The goal of this project is to produce a low cost board than can be deployed remotely and left unattended for long periods of time.

The board should record environmental data (temperature, humidity, etc) and audio. This will be uploaded in periodic batches, or (ideally) be streamed in real time over the public internet.

There are some off the shelf solutions which do some or all of these things, but I’ve found them too expensive to be deployed at scale, particularly when it comes to localised citizen science groups or grassroots movements. Examples of these are:

I have built a couple of variations on SoundCamp’s streamboxes, both as described and using Pi Zeros with microphone HATs. When looking into how to incorporate these in my PhD research (using sound to increase the impact of grassroots environmental campaigns), it became apparent that they’re simply too expensive, or don’t have some of the functionality needed. So I decided to build my own - I’m a software engineer, so how hard could it be? :slight_smile:

A couple of months ago I quickly put together a block diagram for a potential board, and when discussing it with a friend who has done something similar it was obvious I was missing a lot of things. But I have a rudimentary knowledge of electronics and some hazy memories from uni :slight_smile: I am actively relearning things from first principles.

My goal for this topic is to document this process in the open, and to seek help from the community - I am incredibly grateful for any help.

I’ll start with that first block diagram - my main concern at this point was to have different planes for the digital and analog parts, I am aware that power and RF introduce a lot of noise. This is even more important when I need relatively clean audio that can be processed for species identification, acoustic complexity indexes, etc. So this will certainly be the hardest part of this project (and it goes without saying that none of this is set in stone at this point).

Do you have some ideas around the sound requirements?

Raw PCM samples need a lot of bandwidth. Audio compression needs a lot of CPU.

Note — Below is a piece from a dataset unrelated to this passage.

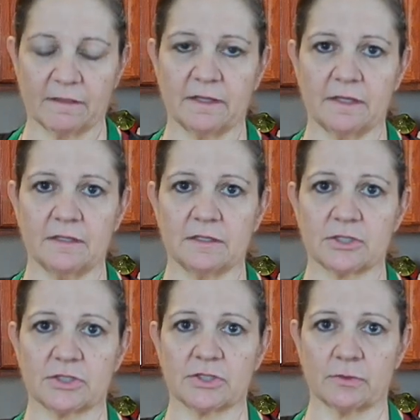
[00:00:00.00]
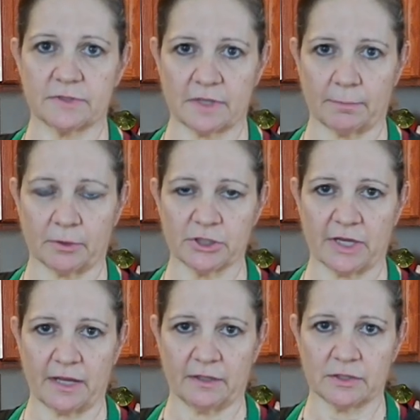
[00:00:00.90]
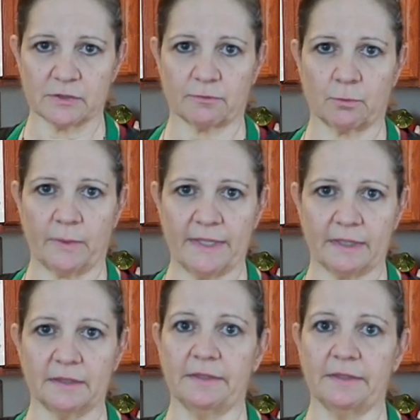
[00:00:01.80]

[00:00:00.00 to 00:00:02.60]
the Showstopper Challenge for week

Transmitting either in bulk needs a lot of power which will impact battery life, using perhaps 10x, 100x or 1,000x what would be needed for a system with just the other sensors.

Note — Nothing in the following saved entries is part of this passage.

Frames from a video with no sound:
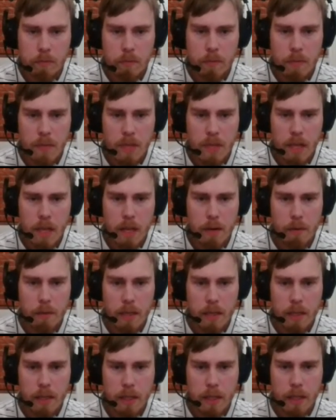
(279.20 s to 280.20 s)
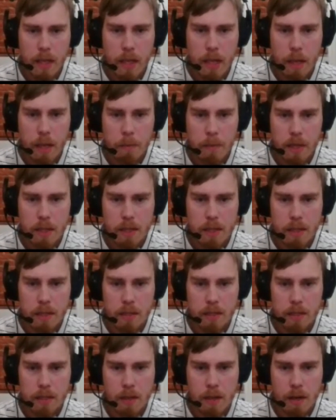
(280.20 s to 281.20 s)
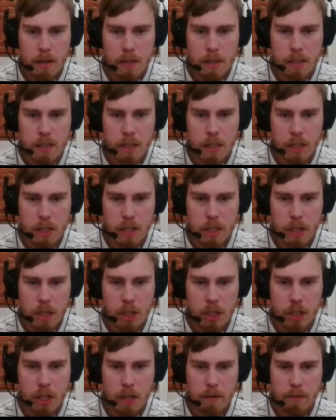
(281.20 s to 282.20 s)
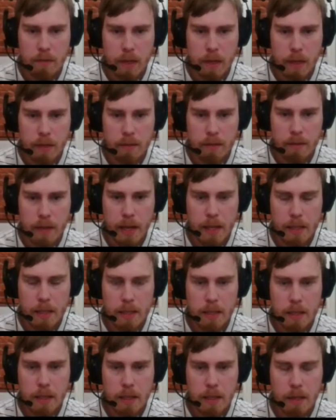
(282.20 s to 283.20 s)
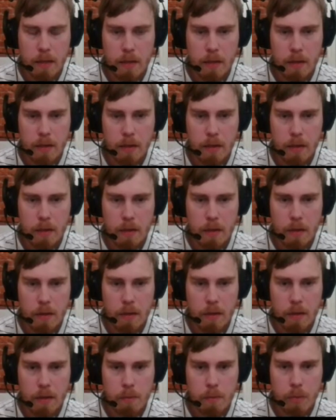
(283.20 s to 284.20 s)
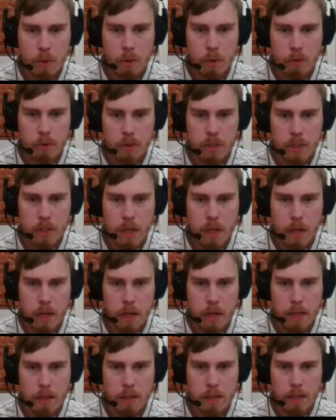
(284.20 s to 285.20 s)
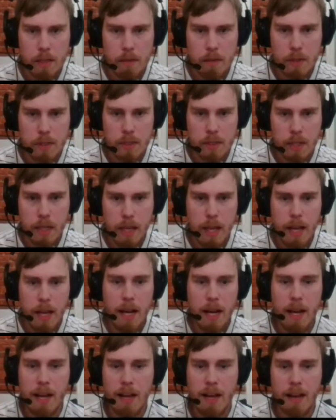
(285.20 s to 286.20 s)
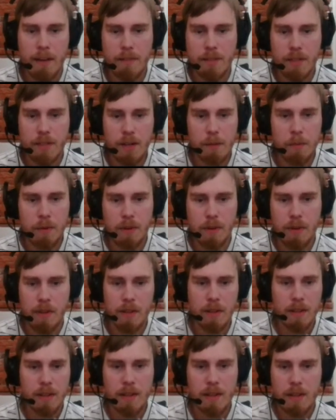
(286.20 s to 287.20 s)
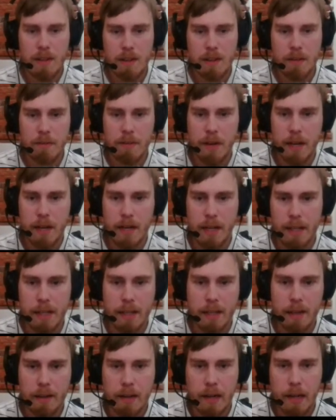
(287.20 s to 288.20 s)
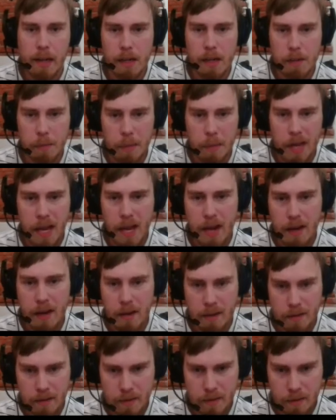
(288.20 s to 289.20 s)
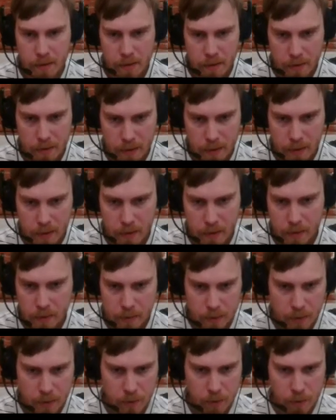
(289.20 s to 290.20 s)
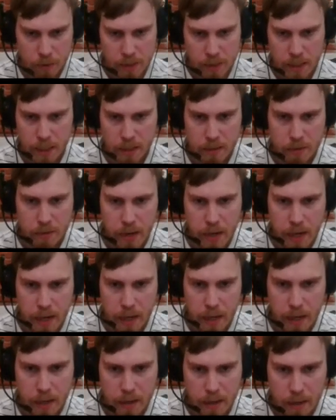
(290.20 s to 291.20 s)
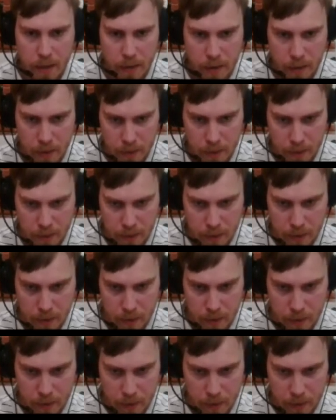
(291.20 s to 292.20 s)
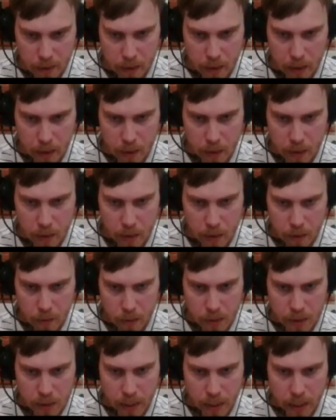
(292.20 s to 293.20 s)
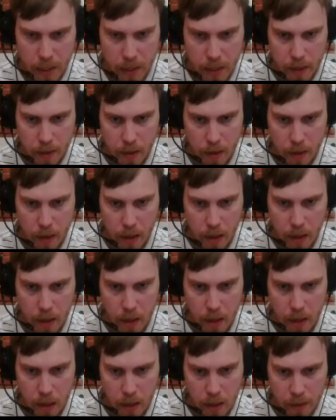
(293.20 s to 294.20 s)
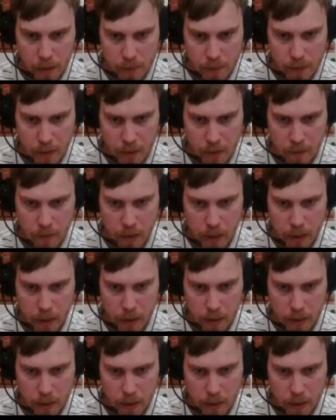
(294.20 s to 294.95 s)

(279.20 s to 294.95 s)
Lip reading: Anyway, the game starts this shuffling phase. Both sides once again have trouble finding a clear plan, and the rooks get traded, and once again a lot of shuffling.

One option is to push the processing to the nodes themselves and then only pull back the results or the segments of interest. What are the processing requirements tho’? Are you thinking along the lines of modern AI / Neural net models or something more traditional using multiple microphones and Fourier analysis techniques? If you need (S)DRAM then that significantly increases the power requirements due to the refresh cycles. Without SDRAM you’re limited to a few KiB or very small number of MiBs of RAM.

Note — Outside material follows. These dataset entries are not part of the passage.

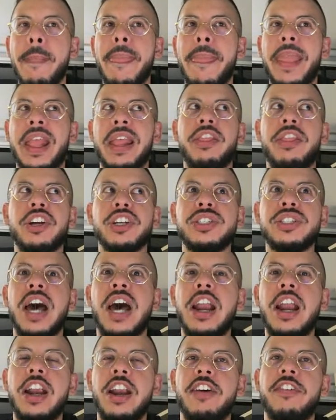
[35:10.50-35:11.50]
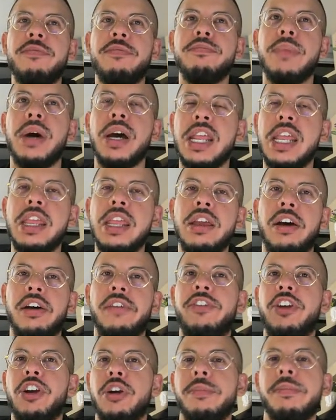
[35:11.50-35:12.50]
there's not enough money of
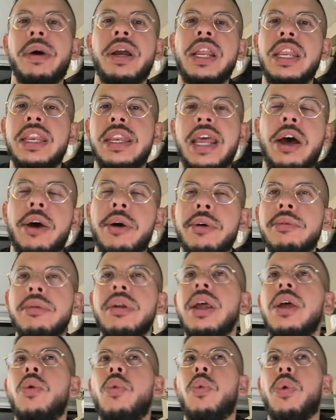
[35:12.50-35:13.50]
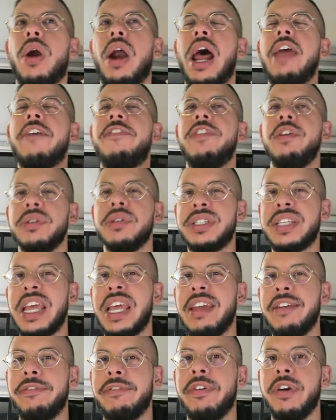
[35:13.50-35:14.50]
your money down where I feel safe.
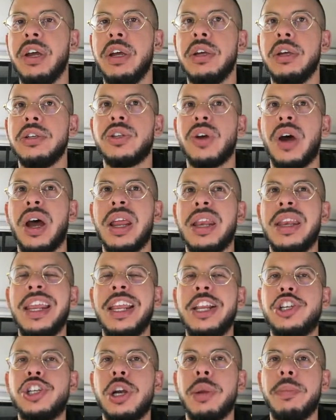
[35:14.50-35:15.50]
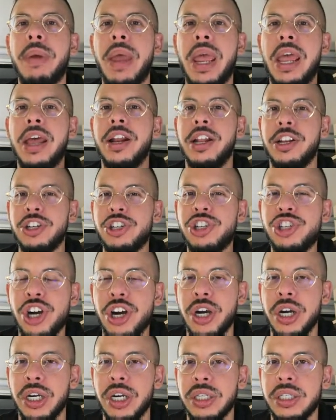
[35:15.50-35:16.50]
So I need you to pay an
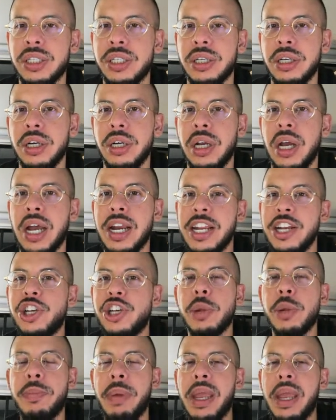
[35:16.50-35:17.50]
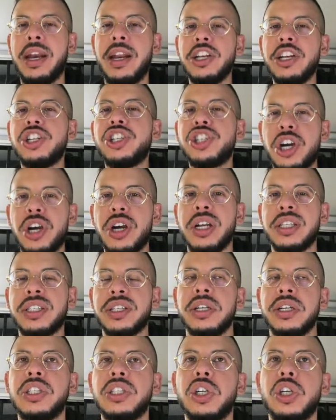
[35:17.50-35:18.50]
insurance. I need you to pay an insurance
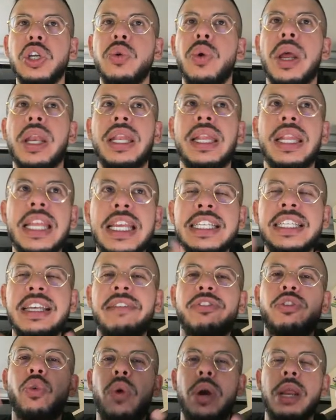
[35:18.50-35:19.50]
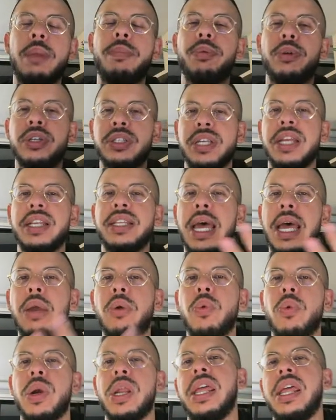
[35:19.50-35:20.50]
until you at least have 20%
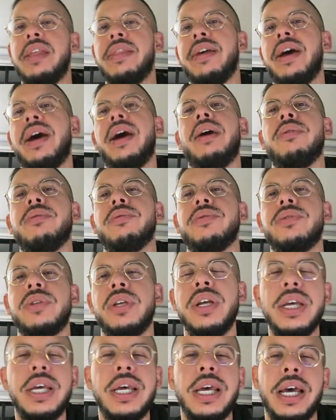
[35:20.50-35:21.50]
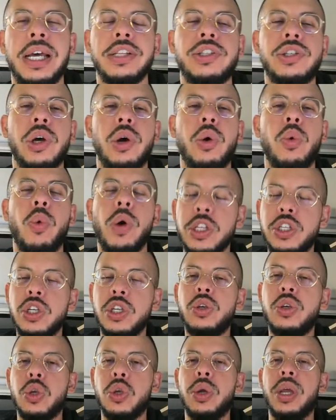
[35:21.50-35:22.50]
equity in the house. And so once you
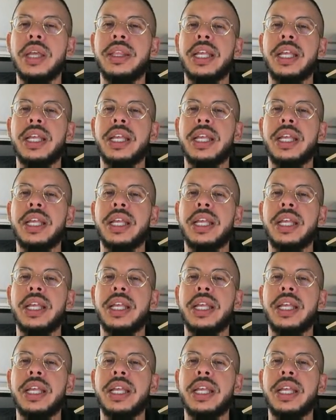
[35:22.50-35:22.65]
do get that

Options for comms include 5G, Lora and LoraWAN. Depending on the audience you might be able to do something simpler with amateur radio but that would limit who could participate quite considerably. What kind of distance do you need to cover in the first hop? Could you do something in the 433MHz or 418MHz ISM bands to get something to an uplink somewhere else in the field and then backhaul it from there? Then things like provisioning mains or solar electricity and ADSL / broadband once per field start to become options.

Local storage is not too much of a problem: I have 32GB SD Cards in the BENNEBOX (my anaerobic digester sensor logger based around Atmel’s AVR) and it’s hard to fill them up or even manage that much storage in a useful way. But for your use case there’s enough space for several days of uncompressed PCM audio.

How long do the devices need to run in the field without human interaction?